>>>

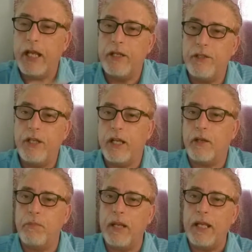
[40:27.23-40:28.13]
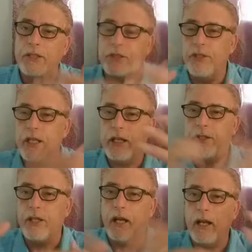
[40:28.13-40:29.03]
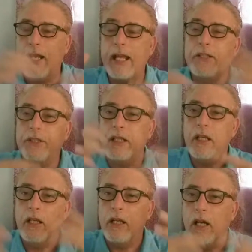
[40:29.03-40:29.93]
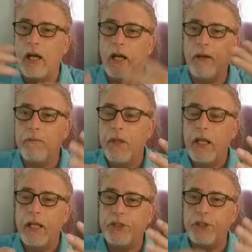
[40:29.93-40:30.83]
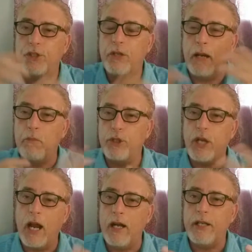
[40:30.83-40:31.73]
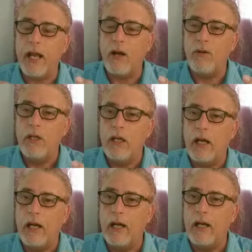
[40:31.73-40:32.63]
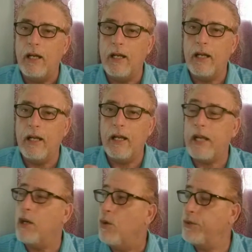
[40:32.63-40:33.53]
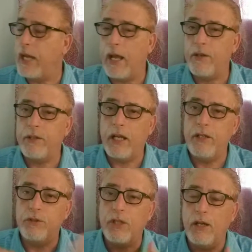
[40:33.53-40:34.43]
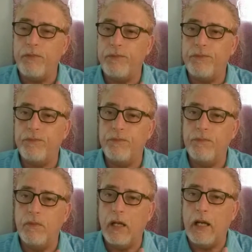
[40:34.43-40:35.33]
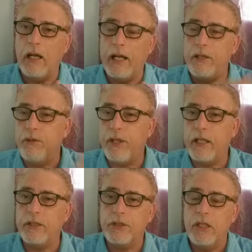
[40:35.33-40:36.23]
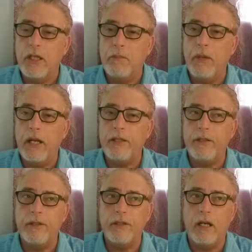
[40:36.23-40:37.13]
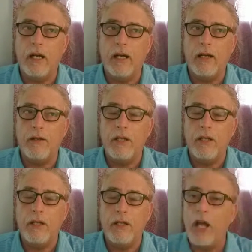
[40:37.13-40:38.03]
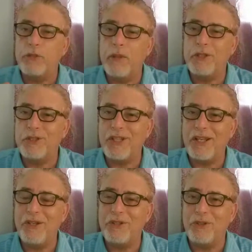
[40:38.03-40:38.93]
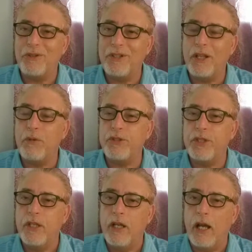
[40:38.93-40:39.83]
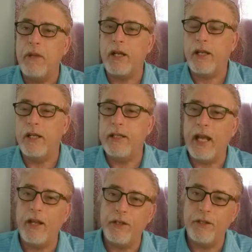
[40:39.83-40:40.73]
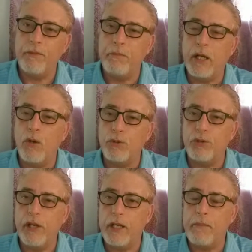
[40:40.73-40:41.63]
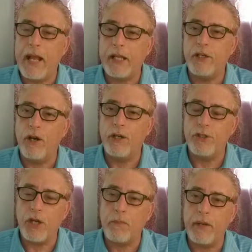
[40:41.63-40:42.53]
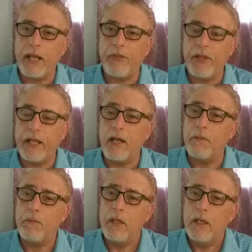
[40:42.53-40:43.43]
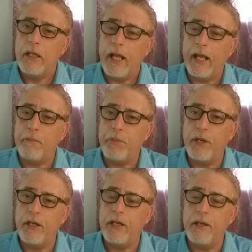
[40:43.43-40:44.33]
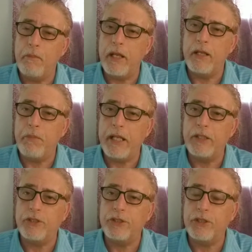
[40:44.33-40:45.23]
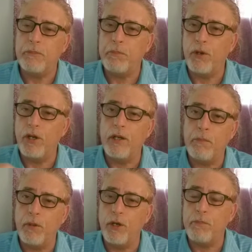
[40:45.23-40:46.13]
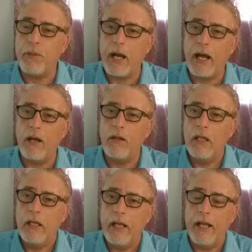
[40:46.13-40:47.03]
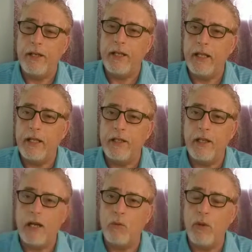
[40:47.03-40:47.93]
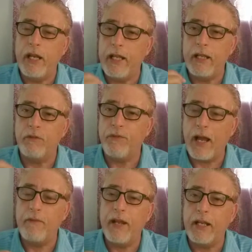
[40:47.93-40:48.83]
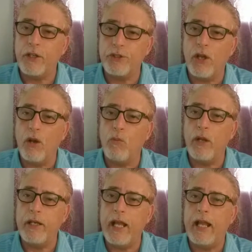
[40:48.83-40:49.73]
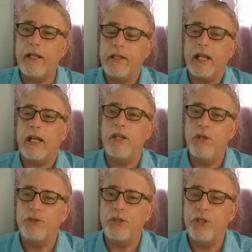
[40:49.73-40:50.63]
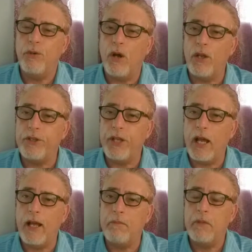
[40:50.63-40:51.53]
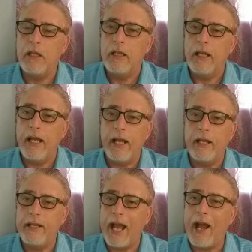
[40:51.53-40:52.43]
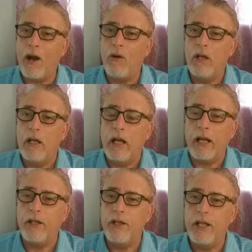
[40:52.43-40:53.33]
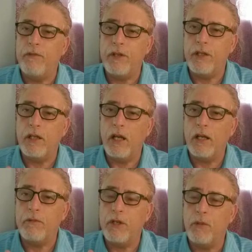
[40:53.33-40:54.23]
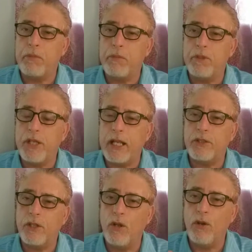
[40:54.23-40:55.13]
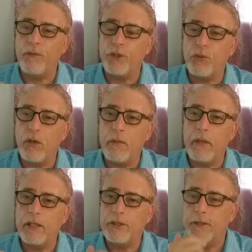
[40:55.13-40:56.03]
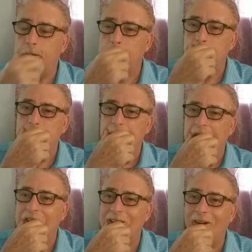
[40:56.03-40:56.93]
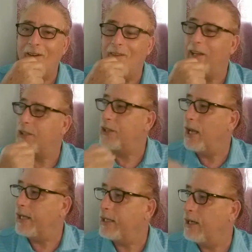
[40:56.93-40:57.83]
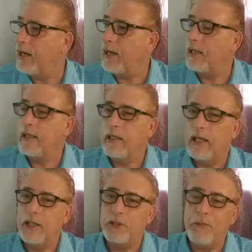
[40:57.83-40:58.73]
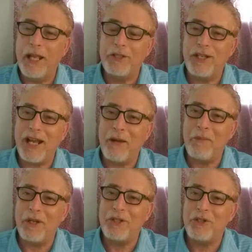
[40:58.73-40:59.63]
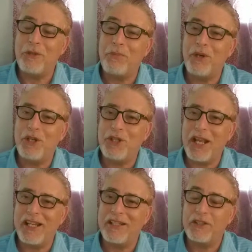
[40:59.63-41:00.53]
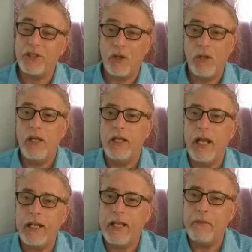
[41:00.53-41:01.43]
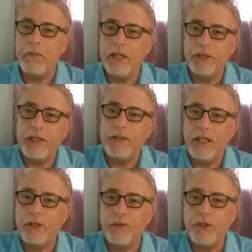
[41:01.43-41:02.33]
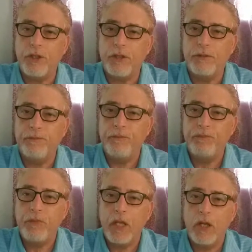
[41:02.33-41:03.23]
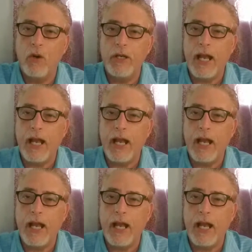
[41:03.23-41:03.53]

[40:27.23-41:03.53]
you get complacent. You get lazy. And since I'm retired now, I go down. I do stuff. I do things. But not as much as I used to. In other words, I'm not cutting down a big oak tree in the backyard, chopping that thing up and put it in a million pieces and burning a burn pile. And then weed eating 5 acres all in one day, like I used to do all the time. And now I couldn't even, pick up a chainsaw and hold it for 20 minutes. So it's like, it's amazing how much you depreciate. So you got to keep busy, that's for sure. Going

<<<
>>>

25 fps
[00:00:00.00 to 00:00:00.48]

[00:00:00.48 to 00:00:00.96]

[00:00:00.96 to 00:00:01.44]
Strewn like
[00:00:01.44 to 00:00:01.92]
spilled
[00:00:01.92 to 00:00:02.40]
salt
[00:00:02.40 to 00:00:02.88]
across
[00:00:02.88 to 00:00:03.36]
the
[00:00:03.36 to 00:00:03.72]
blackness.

<<<

Task prompt: The answer is the lines above from the one with "[40:27.23-40:28.13]" to the one with "[40:42.53-40:43.43]", set down exactly, with no pictures.

Solution for this exercise:
[40:27.23-40:28.13]
[40:28.13-40:29.03]
[40:29.03-40:29.93]
[40:29.93-40:30.83]
[40:30.83-40:31.73]
[40:31.73-40:32.63]
[40:32.63-40:33.53]
[40:33.53-40:34.43]
[40:34.43-40:35.33]
[40:35.33-40:36.23]
[40:36.23-40:37.13]
[40:37.13-40:38.03]
[40:38.03-40:38.93]
[40:38.93-40:39.83]
[40:39.83-40:40.73]
[40:40.73-40:41.63]
[40:41.63-40:42.53]
[40:42.53-40:43.43]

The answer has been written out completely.